Oh sorry if rambling but forgot to say we would be relying on a military pension, savings and state pension and would ideally like to have land to grow fruit and veg and maybe chickens (we have lived in the country for years now and would not like a full blown town)

Thank you everyone and sorry if I've bored you


----------



## snikpoh (Nov 19, 2007)

jeanettefloorman said:


> Hello - i'll try to keep this short and not bore you! We are hoping to move to Spain in about three years time. Although this seems a long way off we are hoping to answer questions and do thorough research during this period. We would love to move tomorrow but we need to sell our business, take care of elderly relative, learning the language (or trying) etc etc before moving.

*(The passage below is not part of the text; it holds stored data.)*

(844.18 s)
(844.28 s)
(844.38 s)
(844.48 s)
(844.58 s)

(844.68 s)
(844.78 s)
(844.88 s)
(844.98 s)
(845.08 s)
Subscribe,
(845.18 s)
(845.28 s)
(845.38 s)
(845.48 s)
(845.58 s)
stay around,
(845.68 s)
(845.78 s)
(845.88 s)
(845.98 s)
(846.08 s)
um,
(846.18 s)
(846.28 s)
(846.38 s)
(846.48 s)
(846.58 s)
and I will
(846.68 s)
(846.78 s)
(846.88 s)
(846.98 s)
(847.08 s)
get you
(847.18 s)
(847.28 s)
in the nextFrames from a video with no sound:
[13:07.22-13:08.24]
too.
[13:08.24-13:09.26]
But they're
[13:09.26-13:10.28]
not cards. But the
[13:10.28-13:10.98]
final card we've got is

We are looking at the Huercal-Overa region and wondered if there was any advice out there for us in what we should be doing now.
> 
> Also I know things might change with the referendum as to whether UK stays in Europe or not but any advice at this stage would be greatly appreciated.
> 
> ...



:welcome:

:rofl: I think the UK will always be part of Europe :rofl: just maybe not part of the EU!


Best of luck with your planning.

ISTR we have members living where you hope to move to so I'm sure they'll be along soon.

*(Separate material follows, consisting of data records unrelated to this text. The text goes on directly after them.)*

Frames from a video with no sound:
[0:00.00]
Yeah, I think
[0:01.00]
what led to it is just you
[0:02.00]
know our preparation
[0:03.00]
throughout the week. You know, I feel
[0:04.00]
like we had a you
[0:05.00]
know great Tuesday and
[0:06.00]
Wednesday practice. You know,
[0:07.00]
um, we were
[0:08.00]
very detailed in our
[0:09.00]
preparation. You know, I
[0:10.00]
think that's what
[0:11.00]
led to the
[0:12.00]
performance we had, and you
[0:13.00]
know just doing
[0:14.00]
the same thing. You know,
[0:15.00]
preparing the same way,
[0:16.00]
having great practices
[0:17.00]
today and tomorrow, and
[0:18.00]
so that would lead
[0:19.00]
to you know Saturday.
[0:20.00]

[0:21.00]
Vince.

My only advice is not to sell your UK house and to rent in Spain first.


----------



## jeanettefloorman (Apr 1, 2016)

Thanks - I meant to say part of EU not part of Europe. We sold our house a few years ago and are renting so we will be able to go without too much hassle - will certainly consider renting before buying in Spain.


----------



## KristinK (Mar 26, 2016)

Hello Jeannette

This is only my second post and, like you, in the early stages of planning a move. I have been reading the forum for a couple of weeks now and have found the FAQ's in the sticky at the top of this board a wealth of invaluable information. Apologies if you have seen it already . Best of luck with your research.
Kristin


----------



## davexf (Jan 26, 2009)

Hola 

There is an excellent ex-pat association in nearby Albox, AUAN - fighting to legalise homes in Andalucia - I suggest you look at their website and maybe consider joining 

Davexf


----------



## jeanettefloorman (Apr 1, 2016)

Thanks very much - I will look through


----------



## jeanettefloorman (Apr 1, 2016)

Thank you very much - I will certainly look into this.


----------



## Isobella (Oct 16, 2014)

Such a long time forward not much you can do, except save up

Anything could happen, currency changes, Spanish house price boom, ill health etc.

Just read as much information as you can and there is loads of valuable stuff on here.


----------



## Leper (May 12, 2010)

Hi Jeanette,

You are planning well in advance and I commend you for this. It is no big deal moving to Spain. There is an amount of bureaucracy, but that comes with the territory and it is easy enough to resolve once you set about it.

It is a good idea to rent in an area before you buy as mistakes can be very expensive. But, remember for years there is more movement of Brits in the opposite direction, most of them in pretty embarrassing retreat.

You intend learning Spanish which is a good move and it can be enjoyable too. You are not seeking work, but I bet you might take work on if it came your way - another bonus.

You should find living in a finca pretty easy. Chickens, fruit, vegetables etc no problem. But, remember in Huercal water can be an expensive commodity. 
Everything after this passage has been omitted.